ASSIGNMENT: With pictures removed, the data below should be returned exactly.

DATA TO USE:
───

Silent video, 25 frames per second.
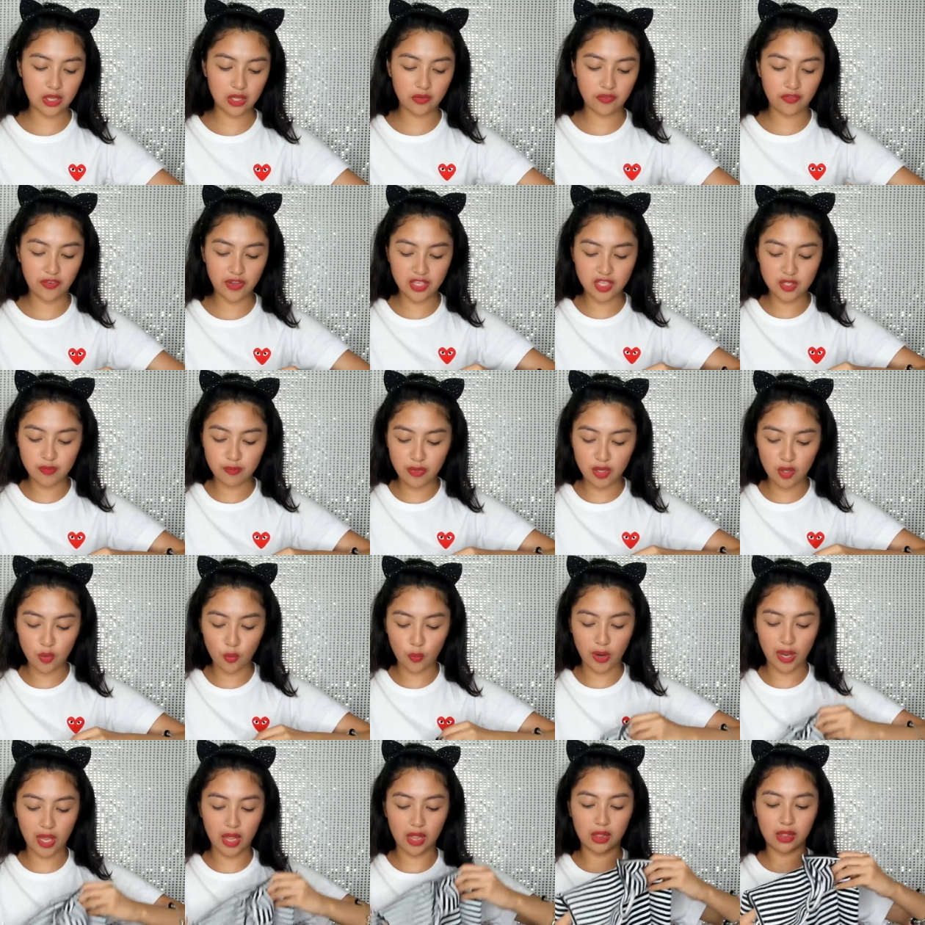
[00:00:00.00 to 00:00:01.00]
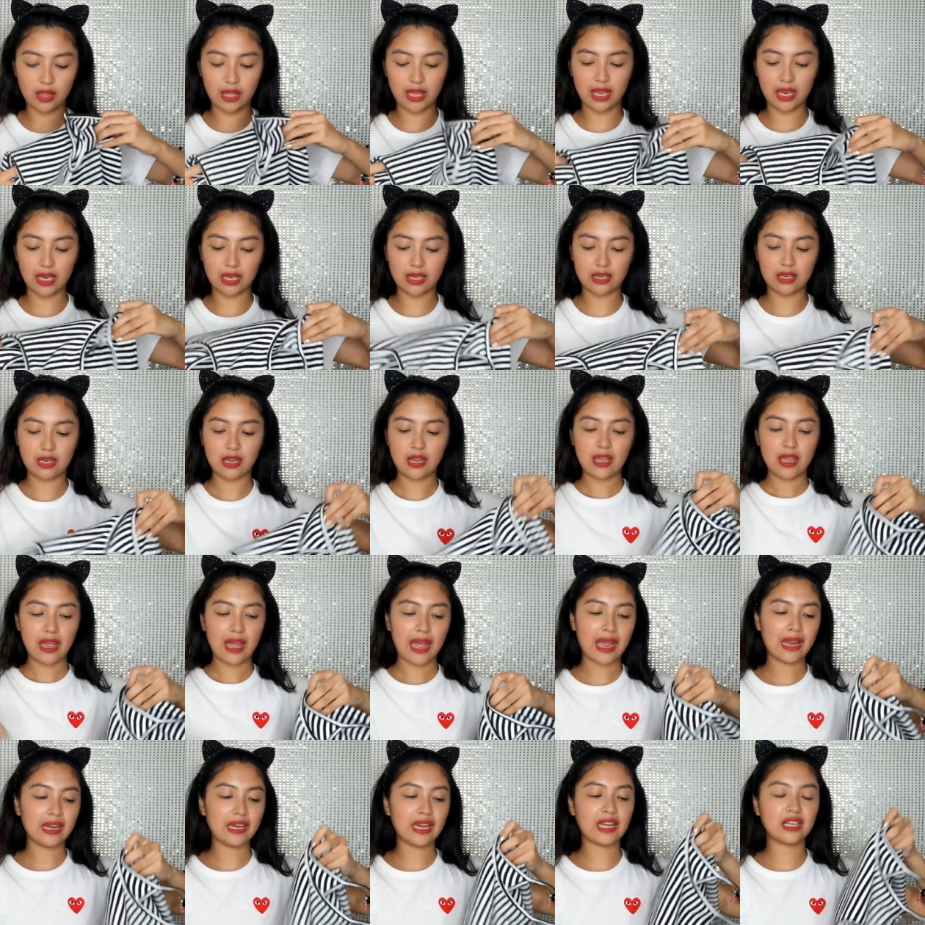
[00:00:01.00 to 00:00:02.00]
It fits me well and
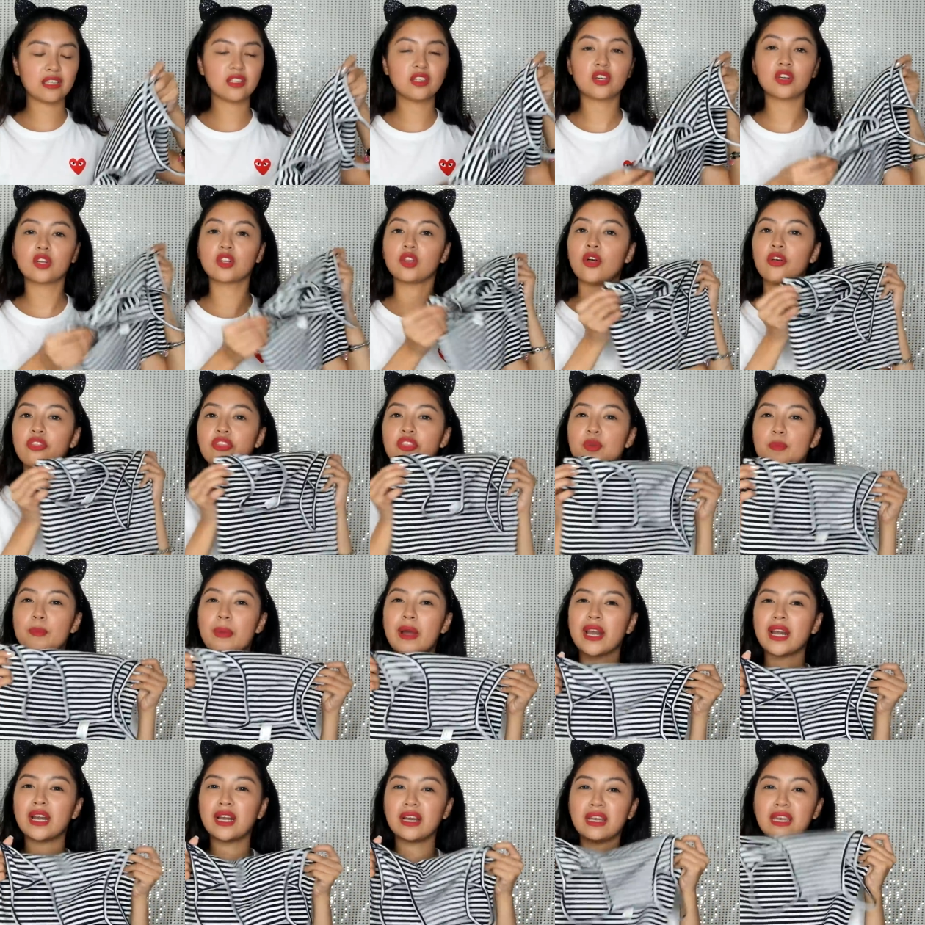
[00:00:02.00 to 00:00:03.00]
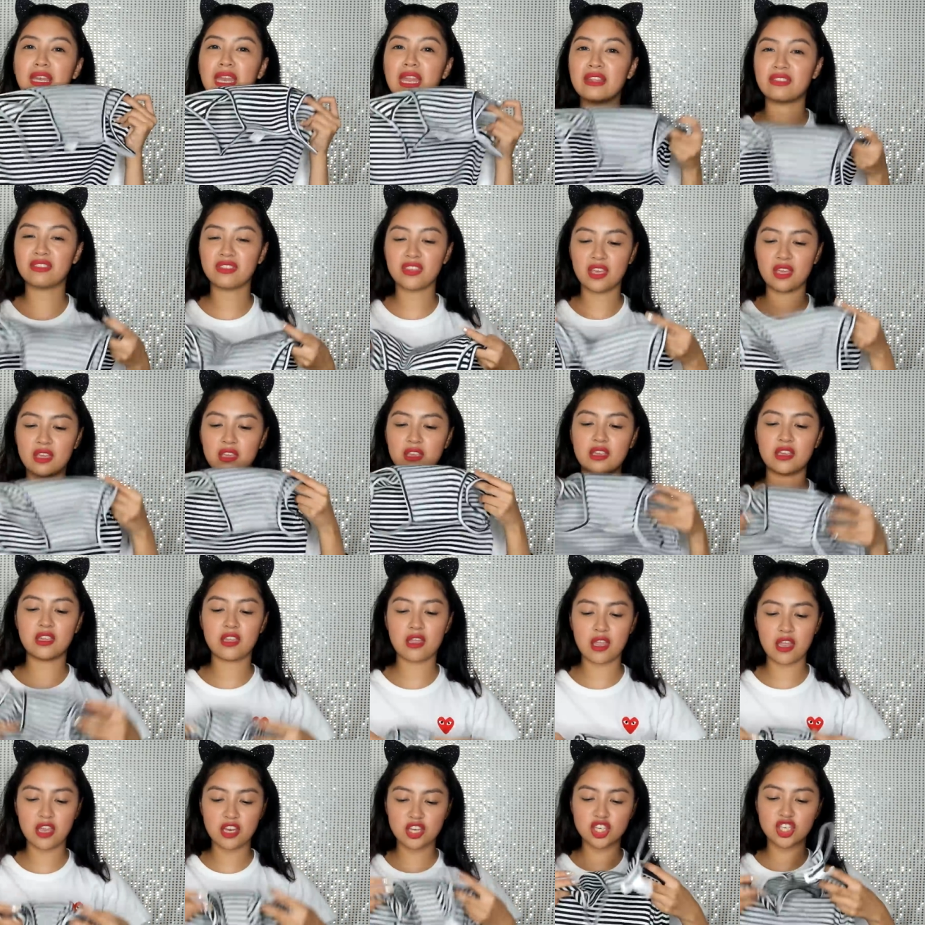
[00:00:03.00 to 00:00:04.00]
I like the cloth. Yung parang
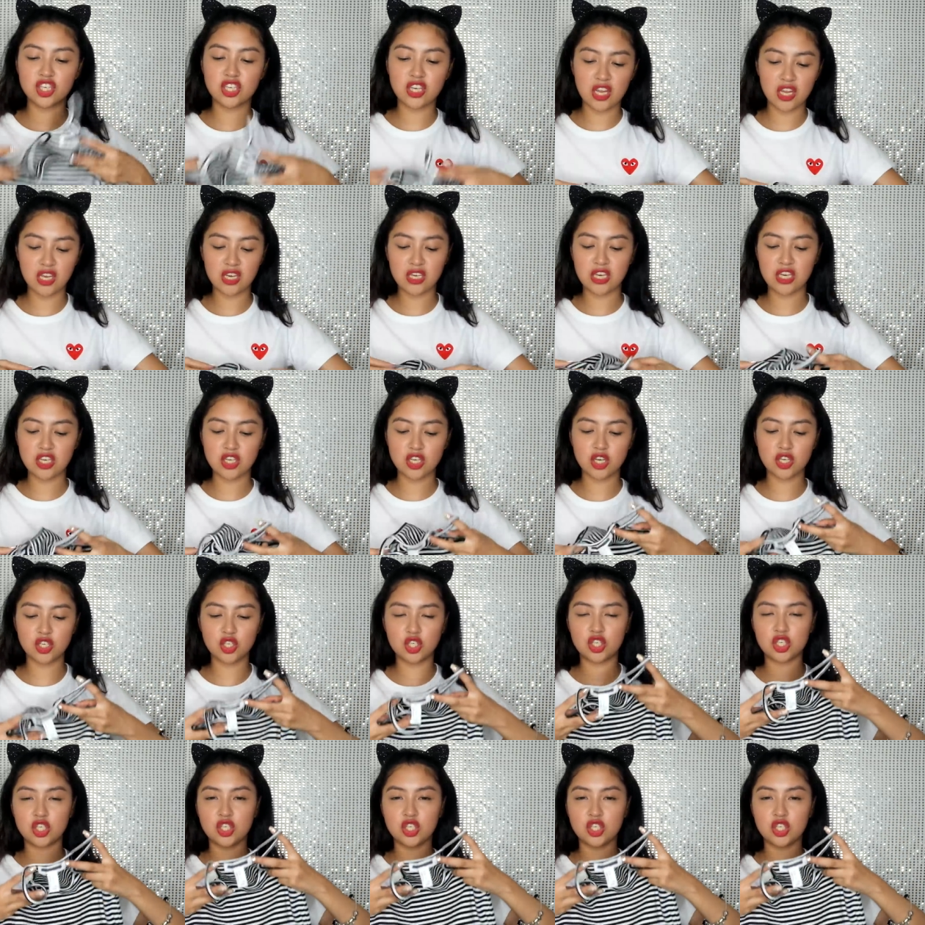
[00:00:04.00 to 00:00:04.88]
knit-ish na hindi siya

───

TASK ANSWER:
Silent video, 25 frames per second.
[00:00:00.00 to 00:00:01.00]
[00:00:01.00 to 00:00:02.00]
It fits me well and
[00:00:02.00 to 00:00:03.00]
[00:00:03.00 to 00:00:04.00]
I like the cloth. Yung parang
[00:00:04.00 to 00:00:04.88]
knit-ish na hindi siya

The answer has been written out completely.